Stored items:
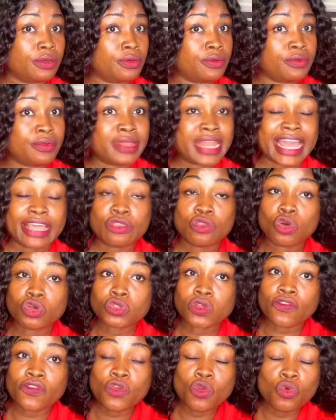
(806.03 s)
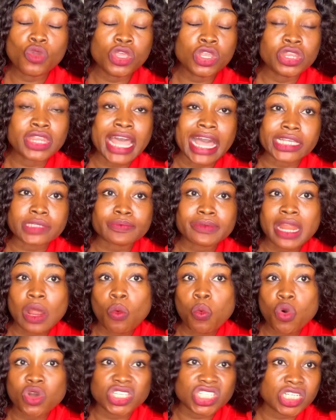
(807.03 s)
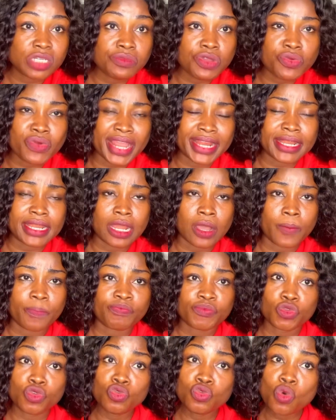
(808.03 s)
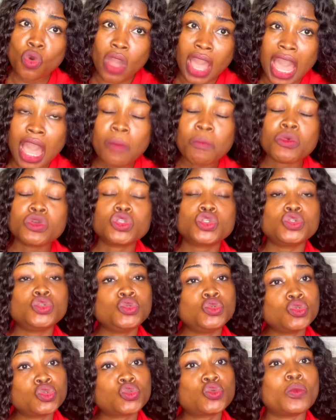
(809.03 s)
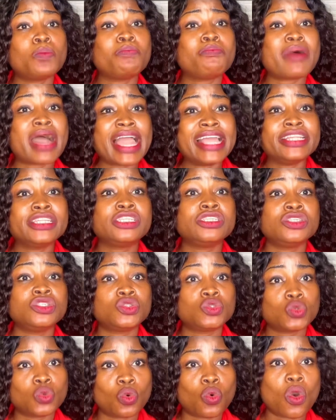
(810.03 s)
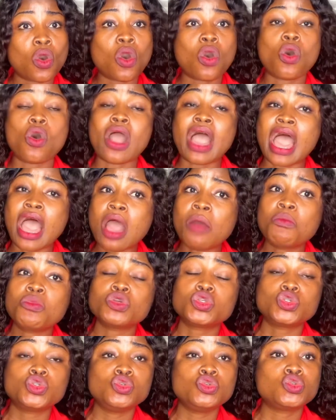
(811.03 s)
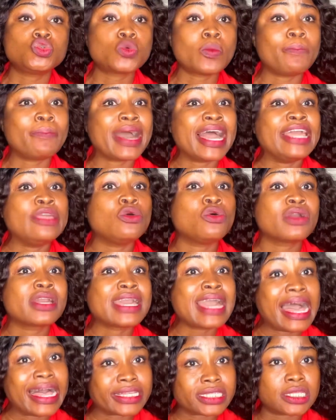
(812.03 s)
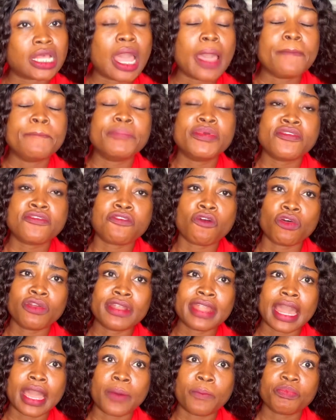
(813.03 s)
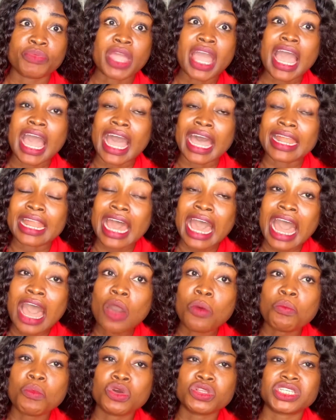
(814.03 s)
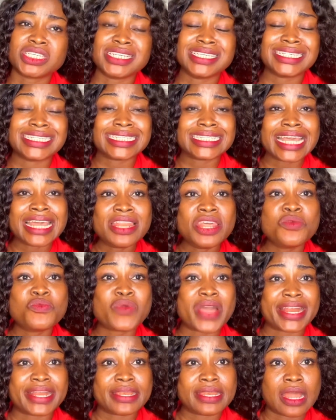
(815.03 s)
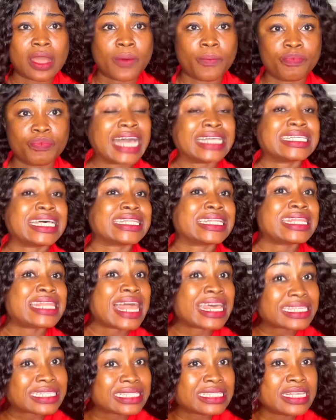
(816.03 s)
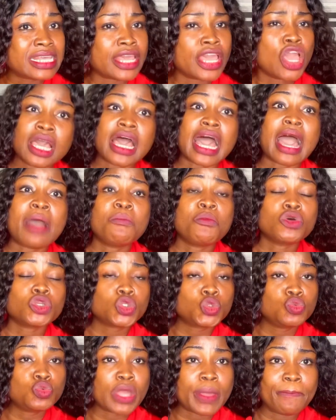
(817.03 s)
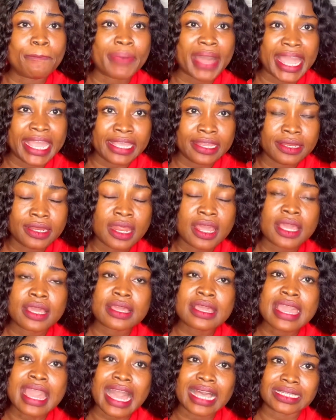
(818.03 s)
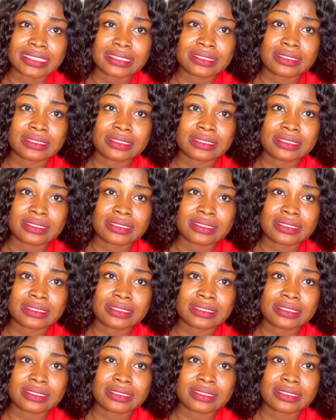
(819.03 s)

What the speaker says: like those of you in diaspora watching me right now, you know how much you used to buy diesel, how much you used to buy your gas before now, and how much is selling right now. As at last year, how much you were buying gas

...

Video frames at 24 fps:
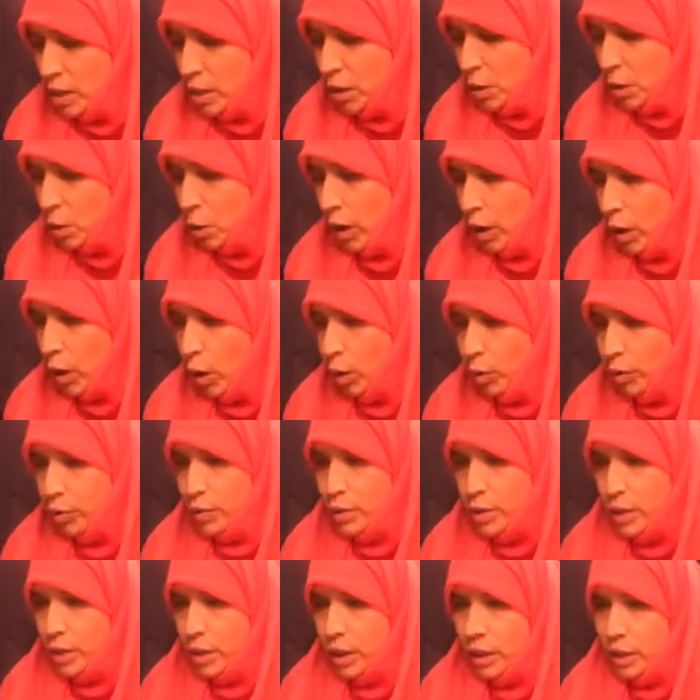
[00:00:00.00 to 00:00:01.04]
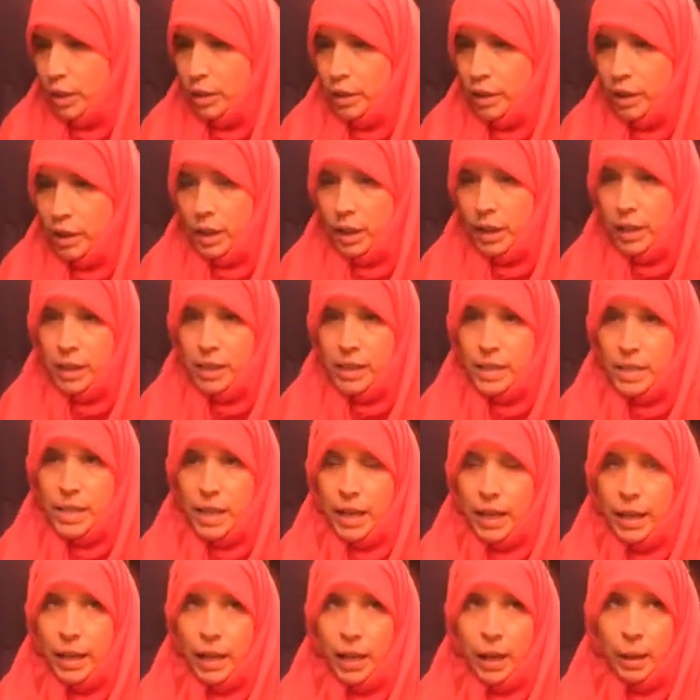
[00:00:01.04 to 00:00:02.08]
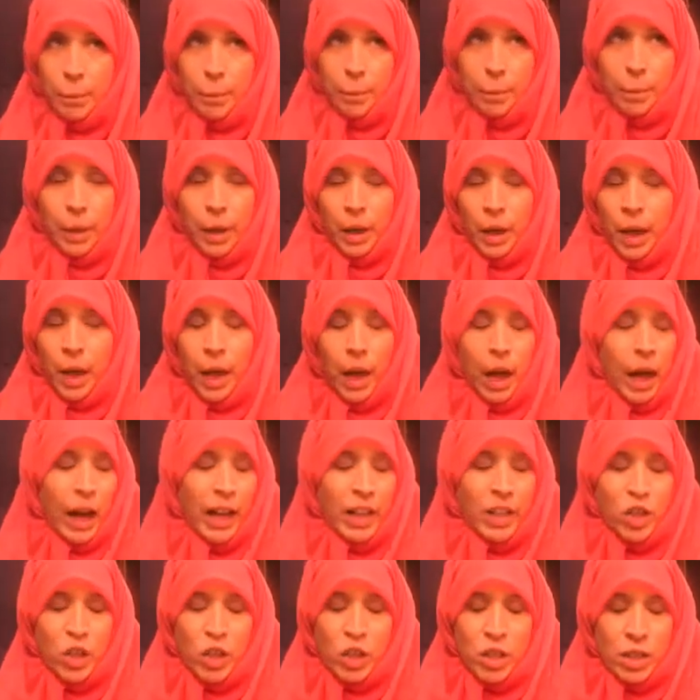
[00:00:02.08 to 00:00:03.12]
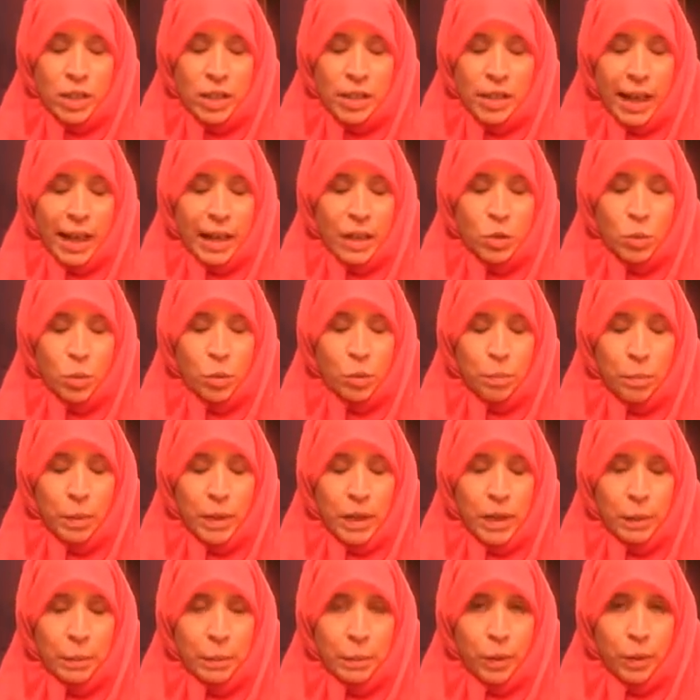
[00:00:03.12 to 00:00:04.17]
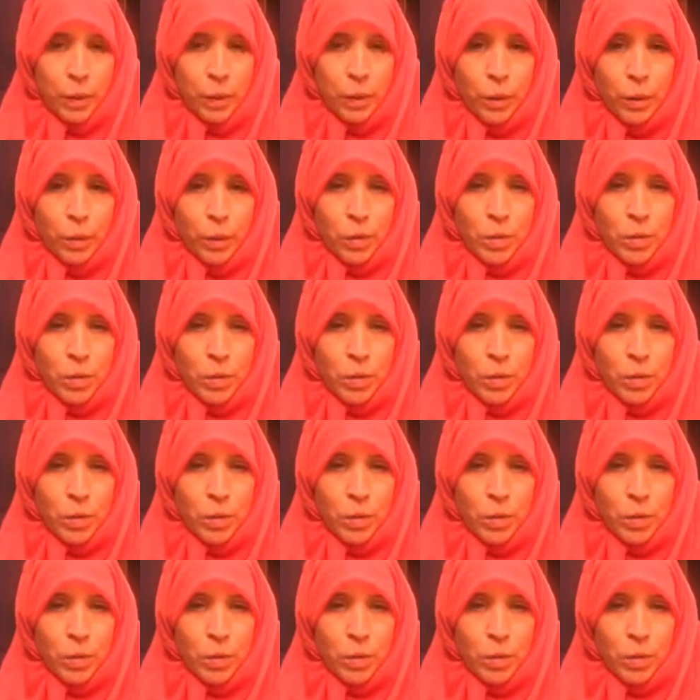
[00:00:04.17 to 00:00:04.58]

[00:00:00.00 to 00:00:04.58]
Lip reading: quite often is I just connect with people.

(Exercise description)
Only the lines above starting at the one containing "[00:00:04.17 to 00:00:04.58]" and ending at the one containing "Lip reading: quite", both included, are to be returned, exactly as they read.

(Response to this task)
[00:00:04.17 to 00:00:04.58]

[00:00:00.00 to 00:00:04.58]
Lip reading: quite often is I just connect with people.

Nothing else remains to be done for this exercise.